# Wade limit dance 11/8!



## Russian (Jan 13, 2009)

Managed a limit Friday on the way home from the office. Fish from 14-21". Great way to end the day.


----------



## dsar592 (Oct 12, 2007)

nice job!


----------



## flounderslayerman (Jun 3, 2011)

Nice mess Nic !!!


----------



## Jason (Oct 2, 2007)

Way ta get em!!! Congrats!


----------



## CountryFolksCanSurvive22 (Dec 3, 2010)
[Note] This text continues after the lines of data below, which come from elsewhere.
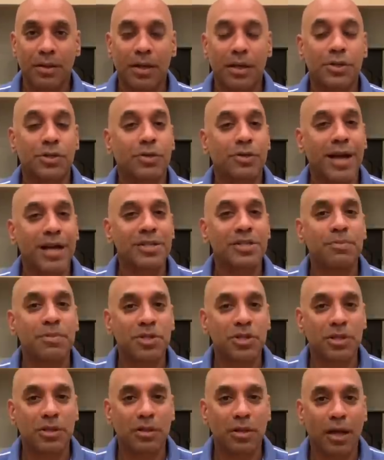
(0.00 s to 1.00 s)
A
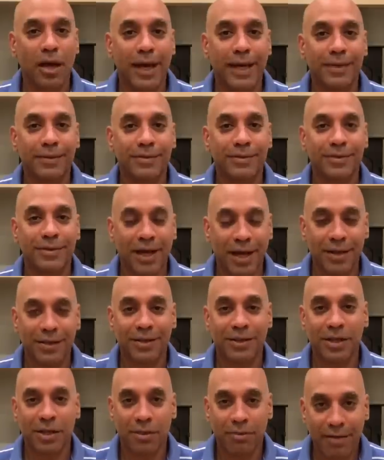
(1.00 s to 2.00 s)
transmission line
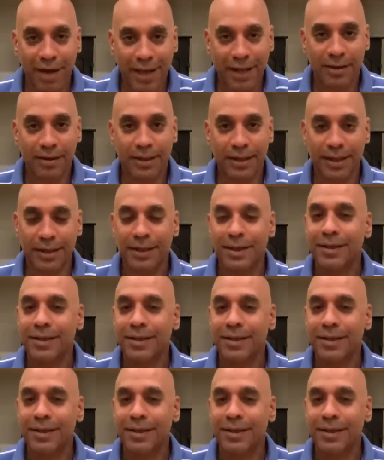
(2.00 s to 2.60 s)
done correctly,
Way to get on them! Heat up the grease!


----------



## Fish-n-Fur (Apr 2, 2009)

good job. quite the mix in sizes...but they'll all feed you well :yes:


----------



## Cosson-Gigs (Dec 12, 2012)

Nice kill, just want everyone to also know that I watched Russian get on his knees with a 14' boutwell pole and stab a flounder right in the head in like 8 to 10' of water !!!!!!!!!!!!! awesome stab !!!!!!! wish I had the camera going !


----------



## Lexcore (May 5, 2012)

Awesome and after a long day at work, man what a life!


----------



## bamafan611 (Mar 1, 2010)

Nice job Nic, starting to heat up.


----------



## Countryboyreese (Sep 11, 2012)

Awesome!


----------